Monjib agace le régime de la tyrannie avec sa plume et ses activités, doté en plus d’une vraie crédibilité de défenseur des libertés, des droits de l’homme et de la démocratie. Et cela d’autant plus qu’il publie dans la presse étrangère anglophone.
Monjib irrite le régime à cause des efforts intellectuels déployés dans le cadre du Centre Ibn Rochd. Ce centre était le premier qui a fait connaître au Maroc, et peut-être dans toute la région arabe, la pensée de la militante marxiste révolutionnaire américaine d’origine russe et secrétaire de Trotski dans les années 1930 [Raya Dunayevskaya, NdT], en traduisant en arabe son texte « Marxisme et Liberté ».[3] Il poursuit toujours ses efforts de traduction de la pensée radicale. Le centre a été la cible de harcèlement et d’interdiction ce qui l’a forcé à se dissoudre en novembre 2014.
La contribution de Monjib dans la presse intéressée par l’histoire du Maroc est centrée sur les penseurs de gauche et l’histoire des luttes au Maroc.
Lorsque la rue marocaine s’est mise à bouger sous l’effet du processus de lutte qui a traversé la région en 2011, Maâti Monjib était membre du Conseil national de soutien au Mouvement du 20 Février.
La tyrannie ne supporte pas les véritables voix de l’opposition. Elle ne supporte d’ailleurs même pas celles provenant de positions libérales. Ceux-ci ne mettent pourtant pas en cause le système du capitalisme dépendant au Maroc. Nombreux sont les opposants qui se situent pourtant très loin du socialisme révolutionnaire — partisans qu’ils sont d’une monarchie « rationalisée » qui protège le capitalisme dépendant et apporte plus de démocratie formelle au pouvoir des détenteurs des capitaux. Ceux-ci font néanmoins l’objet de persécutions. Parmi les plus connus d’entre eux on peut citer le journaliste Aboubakr Jamaï et Ali Anouzla.
L’autoritarisme étouffe toute personne qui ne chante pas les louanges de la démocratie hassanienne[4]. D’autres intellectuels enfermés dans leur tour d’ivoire, qui n’ont rien à voir avec les organisations de lutte ouvrières et populaires, mais qui tiennent beaucoup à leur indépendance vis-à-vis du régime, furent eux aussi vus de très mauvais œil par ce dernier qui les harcèle et tend à les réduire au silence.

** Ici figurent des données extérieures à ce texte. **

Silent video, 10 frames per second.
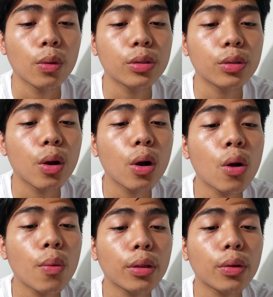should
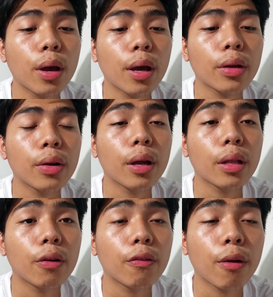go away together and
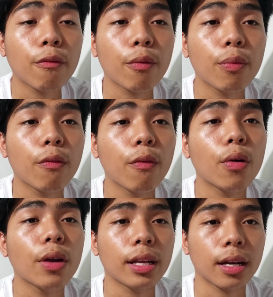refrain from the
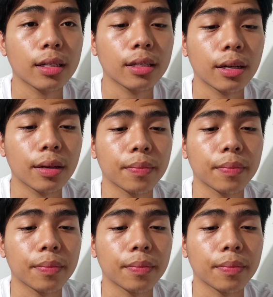foreign country."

Pour arrêter ses adversaires, le régime se sert de toutes sortes d’alibis non politiques puisqu’il ne trouve pas de justifications politiques convaincantes pour l’opinion publique (notamment à l’extérieur du pays).

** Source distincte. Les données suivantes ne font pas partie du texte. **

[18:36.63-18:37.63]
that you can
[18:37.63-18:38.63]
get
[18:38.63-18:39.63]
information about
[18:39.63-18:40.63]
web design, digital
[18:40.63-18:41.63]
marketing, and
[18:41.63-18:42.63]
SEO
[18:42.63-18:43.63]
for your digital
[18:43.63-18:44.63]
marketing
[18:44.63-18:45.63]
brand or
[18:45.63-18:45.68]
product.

Dans le cas de Monjib, l’Etat alimente la suspicion d’irrégularités financières au centre Ibn Rochd. Une manœuvre qui ne trompe personne. Qui ignore encore que cet Etat avec ses services de renseignements très efficaces laissent sévir les pilleurs dans plusieurs associations de ladite société civile mais font pression sur Monjib pour qu’il s’aligne dans le rang des flagorneurs, qui veulent accumuler des richesses.
La solidarité avec Monjib est un devoir primordial pour tout défenseur des libertés et de la démocratie, Son état met toutes les organisations militant pour les droits humains, syndicaux et politiques, devant l’examen de leur fidélité à leurs principes fondateurs.
La vie de Monjib est en danger !
Ce qui reste de nos libertés est en danger !
Solidarité avec Monjib !
A bas la tyrannie !
Almonadil-a (Maroc)
Le 25 octobre 2005
Traduction de l’arabe par Rafik Khalfaoui
Source : http://www.almounadila.info
Notes :
[1] Monjib Maati,« La Monarchie marocaine et la lutte pour le pouvoir : Hassan II face à l’opposition nationale, de l’indépendance à l’état d’exception, préface de Gilles Perrault. L’Harmattan, Paris, 1992 (NdT).
[2] Ancien puissant ministre de l’Intérieur du roi Hassan II pendant un quart de siècle, dont le nom a été fortement associé aux années de plomb. Mort à Paris, en France, le 27 août 2007.
[3] https://www.marxists.org/francais/dunayevskaya/works/1957/09/preface.htm
[4] La démocratie de Hassan II, celle qui a entériné son pouvoir quasi absolu! (NdT).